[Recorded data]
********************
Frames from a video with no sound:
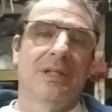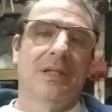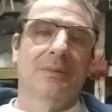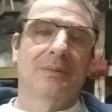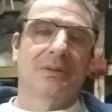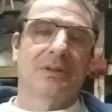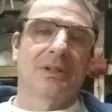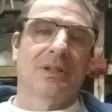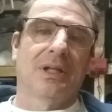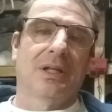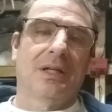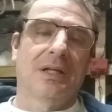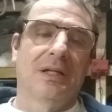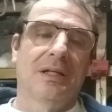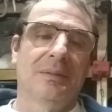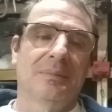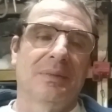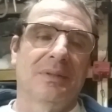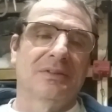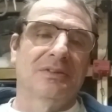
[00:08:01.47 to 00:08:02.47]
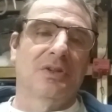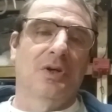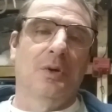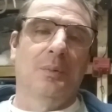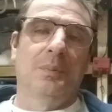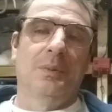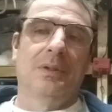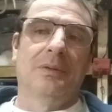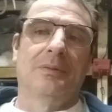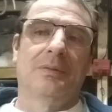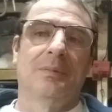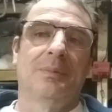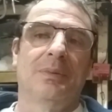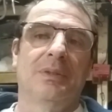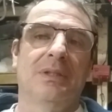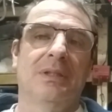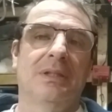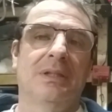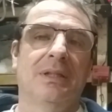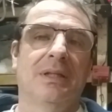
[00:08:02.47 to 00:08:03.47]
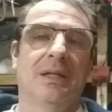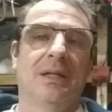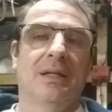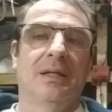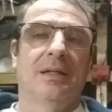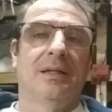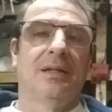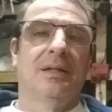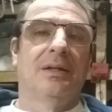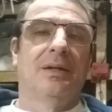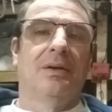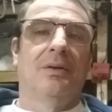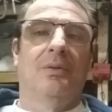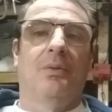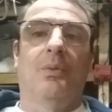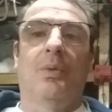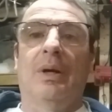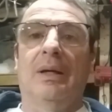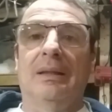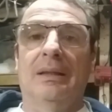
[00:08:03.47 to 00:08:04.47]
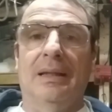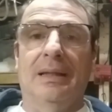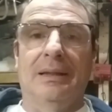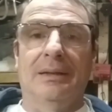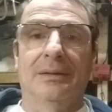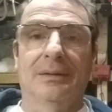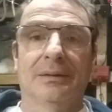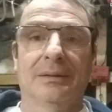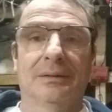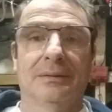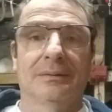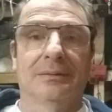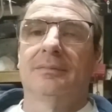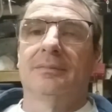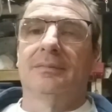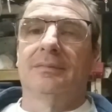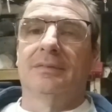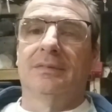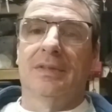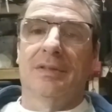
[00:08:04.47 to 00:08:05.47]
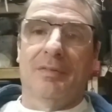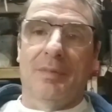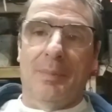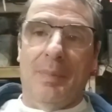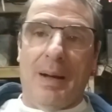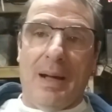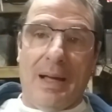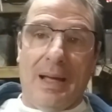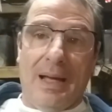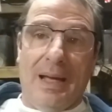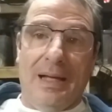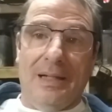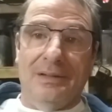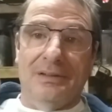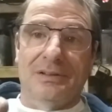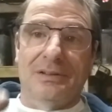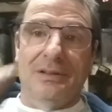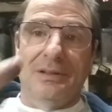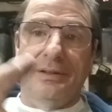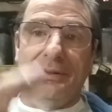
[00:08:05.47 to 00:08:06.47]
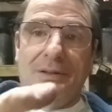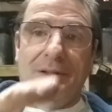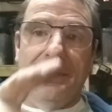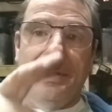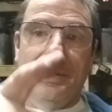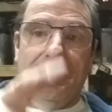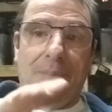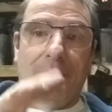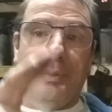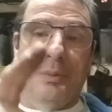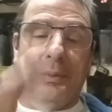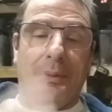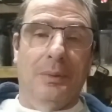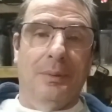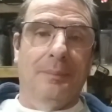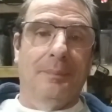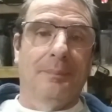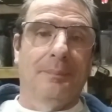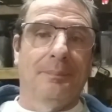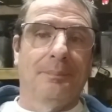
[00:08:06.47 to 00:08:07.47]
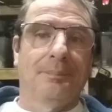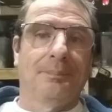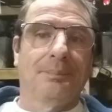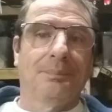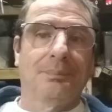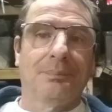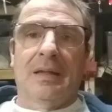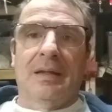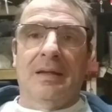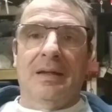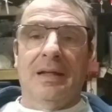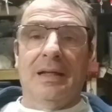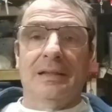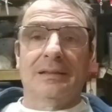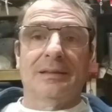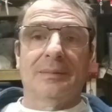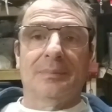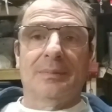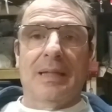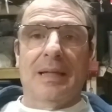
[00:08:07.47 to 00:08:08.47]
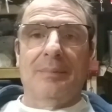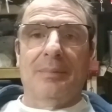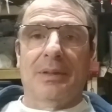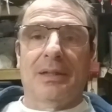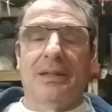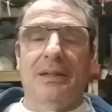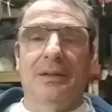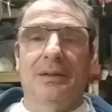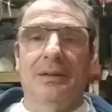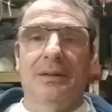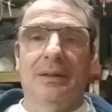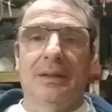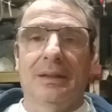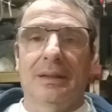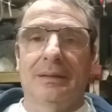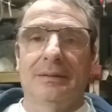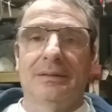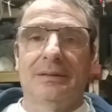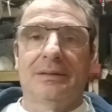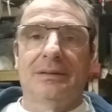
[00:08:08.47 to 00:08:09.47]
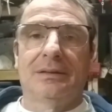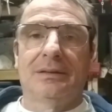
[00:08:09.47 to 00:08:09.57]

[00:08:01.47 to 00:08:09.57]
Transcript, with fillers: day was going to come. I was hoping it would be way later. Never buy a house near the airport? I got some time to kill. Uh,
********************
_Task item:_
Tally each line in the data that holds the word "with"; write only the total.

_Your response:_
2